1 Konya Educational and Research Hospital, Medical Microbiology Laboratory, Konya, Turkey.
2 Konya İl Sağlık Müdürlüğü, Konya.
2 Konya Provincial Directorate of Health, Konya, Turkey.
3 Selçuk Üniversitesi Veteriner Fakültesi, Mikrobiyoloji Anabilim Dalı, Konya.

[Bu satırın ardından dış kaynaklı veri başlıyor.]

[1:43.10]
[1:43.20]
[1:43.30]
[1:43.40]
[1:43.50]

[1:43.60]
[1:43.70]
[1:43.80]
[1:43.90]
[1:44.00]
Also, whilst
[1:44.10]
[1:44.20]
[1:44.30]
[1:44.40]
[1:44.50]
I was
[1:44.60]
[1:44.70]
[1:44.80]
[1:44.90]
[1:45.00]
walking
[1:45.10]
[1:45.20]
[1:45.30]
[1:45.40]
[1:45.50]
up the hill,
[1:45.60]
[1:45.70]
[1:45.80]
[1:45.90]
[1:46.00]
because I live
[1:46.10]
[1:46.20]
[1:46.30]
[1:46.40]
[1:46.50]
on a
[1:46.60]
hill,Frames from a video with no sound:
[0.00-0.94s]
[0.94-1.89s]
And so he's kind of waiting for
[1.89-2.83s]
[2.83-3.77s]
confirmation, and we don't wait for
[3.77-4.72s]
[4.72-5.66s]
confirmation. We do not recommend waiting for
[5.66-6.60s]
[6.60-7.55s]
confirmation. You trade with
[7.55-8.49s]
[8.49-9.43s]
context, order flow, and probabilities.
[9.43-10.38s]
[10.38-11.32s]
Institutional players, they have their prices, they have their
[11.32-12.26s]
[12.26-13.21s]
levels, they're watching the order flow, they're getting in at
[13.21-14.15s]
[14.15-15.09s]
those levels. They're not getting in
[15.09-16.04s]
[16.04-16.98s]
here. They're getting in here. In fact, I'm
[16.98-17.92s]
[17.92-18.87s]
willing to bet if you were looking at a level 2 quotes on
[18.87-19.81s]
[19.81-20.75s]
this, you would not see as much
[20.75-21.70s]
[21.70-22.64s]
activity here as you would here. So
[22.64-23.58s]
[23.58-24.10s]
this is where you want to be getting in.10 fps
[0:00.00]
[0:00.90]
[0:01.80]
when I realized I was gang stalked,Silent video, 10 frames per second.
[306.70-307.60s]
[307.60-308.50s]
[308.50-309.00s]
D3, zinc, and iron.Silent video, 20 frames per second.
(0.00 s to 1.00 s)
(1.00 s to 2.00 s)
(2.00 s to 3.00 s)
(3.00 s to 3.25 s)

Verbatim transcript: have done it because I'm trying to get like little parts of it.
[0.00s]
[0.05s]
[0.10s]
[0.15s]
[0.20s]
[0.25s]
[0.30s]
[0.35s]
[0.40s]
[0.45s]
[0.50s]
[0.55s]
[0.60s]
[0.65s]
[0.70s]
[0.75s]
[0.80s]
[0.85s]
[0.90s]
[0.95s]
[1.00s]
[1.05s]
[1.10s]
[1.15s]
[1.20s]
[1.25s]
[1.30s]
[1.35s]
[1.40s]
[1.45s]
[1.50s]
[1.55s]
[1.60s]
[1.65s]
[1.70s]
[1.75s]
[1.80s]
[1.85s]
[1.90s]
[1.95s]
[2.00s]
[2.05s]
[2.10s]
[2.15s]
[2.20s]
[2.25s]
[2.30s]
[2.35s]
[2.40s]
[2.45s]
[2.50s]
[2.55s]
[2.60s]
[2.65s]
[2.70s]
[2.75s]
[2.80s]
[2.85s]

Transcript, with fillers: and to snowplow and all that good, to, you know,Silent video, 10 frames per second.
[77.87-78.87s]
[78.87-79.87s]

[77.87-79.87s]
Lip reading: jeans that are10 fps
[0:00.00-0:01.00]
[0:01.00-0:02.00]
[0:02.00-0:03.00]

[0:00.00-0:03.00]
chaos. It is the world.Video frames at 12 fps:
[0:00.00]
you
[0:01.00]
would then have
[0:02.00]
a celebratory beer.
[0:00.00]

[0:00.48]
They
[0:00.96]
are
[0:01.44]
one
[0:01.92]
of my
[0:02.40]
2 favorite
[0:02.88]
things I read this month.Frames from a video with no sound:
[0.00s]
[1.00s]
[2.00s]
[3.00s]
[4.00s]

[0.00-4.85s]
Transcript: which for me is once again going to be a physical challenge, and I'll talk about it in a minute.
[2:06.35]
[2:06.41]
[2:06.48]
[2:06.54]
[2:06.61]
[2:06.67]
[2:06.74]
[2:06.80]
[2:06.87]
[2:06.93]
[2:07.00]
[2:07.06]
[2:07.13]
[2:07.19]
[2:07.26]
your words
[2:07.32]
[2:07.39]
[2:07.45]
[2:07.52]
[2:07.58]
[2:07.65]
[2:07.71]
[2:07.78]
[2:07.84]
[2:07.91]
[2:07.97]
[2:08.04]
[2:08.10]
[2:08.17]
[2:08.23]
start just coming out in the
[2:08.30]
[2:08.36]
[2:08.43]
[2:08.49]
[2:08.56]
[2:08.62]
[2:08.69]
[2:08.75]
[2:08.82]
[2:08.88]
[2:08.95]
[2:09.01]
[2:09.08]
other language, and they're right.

3 Selçuk University Veterinary Faculty, Department of Microbiology, Konya, Turkey.
ÖZET
Köpek brusellozunun etkeni olan Brucella canis insanlara bulaştığında diğer türlere göre daha hafif veya asemptomatik enfeksiyonlara neden olmaktadır. Etken insanlara ya hasta köpeklerden doğrudan temas ile ya da laboratuvarlarda çalışma esnasında bulaşmaktadır. B.canis enfeksiyonları hastanelerde rutin olarak araştırılmamaktadır. Ülkemizde insan popülasyonunda B.canis enfeksiyonlarının mevcut durumunu ortaya koyacak araştırmalar sınırlıdır. Bu çalışmada, bruselloz ön tanısı alan hastalarda B.canis seroprevalansının araştırılması amaçlanmıştır. Çalışmaya, Mart-Ağustos 2011 tarihleri arasında Konya Eğitim ve Araştırma Hastanesinin çeşitli poliklinik ve kliniklerinden brusellozis şüphesi ile tıbbi mikrobiyoloji laboratuvarına gönderilen, "smooth" Brucella antijeninin kullanıldığı Rose Bengal Plate Test (Seromed, Türkiye) sonucu negatif olan 652'si kadın 1000 hastaya (yaş aralığı 15-65 yaş) ait serum örneği dahil edilmiştir. Hastalar, ateş, gece terlemesi, baş ağrısı, halsizlik, iştahsızlık, kas ve eklem ağrısı gibi bruselloz klinik belirtileriyle hastaneye başvuran olgulardır. B.canis'e karşı özgül antikorların saptanması amacıyla, B.canis NCTC 10854 suşundan R (rough) tipi antijen hazırlanmış ve hızlı lam aglütinasyon testi (LAT) ile modifiye plak aglütinasyon testi (MAT) uygulanmıştır. Hasta serumu örneklerinin %0.34 (34/1000)'ü LAT antijeni ile iki dakika içerisinde aglütinasyon vermiş ve B.canis yönünden pozitif olarak kabul edilmiştir. Antikor titresinin belirlenmesi amacıyla yapılan MAT ile örneklerin 22 (%0.22)'sinden pozitif sonuç alınmış; hasta serumlarının biri 1/48, beşi 1/96, altısı 1/192, altısı 1/384 ve dördü 1/768 titrede pozitif bulunmuştur. B.canis antikorları pozitif olan 22 hastanın 17'si kadın, beşi erkek olup, cinsiyetler arasındaki farkın istatistiksel olarak anlamlı olduğu belirlenmiştir (p< 0.05). Sonuç olarak, ülkemiz hastanelerinde, bruselloz için yapılan serolojik taramalarda S tipi brusella antijenlerinin yanı sıra R tipi antijenlerin de kullanılmasının, gerek tanı gerekse seroepidemiyolojik verilere katkıda bulunabileceği düşünülmüştür.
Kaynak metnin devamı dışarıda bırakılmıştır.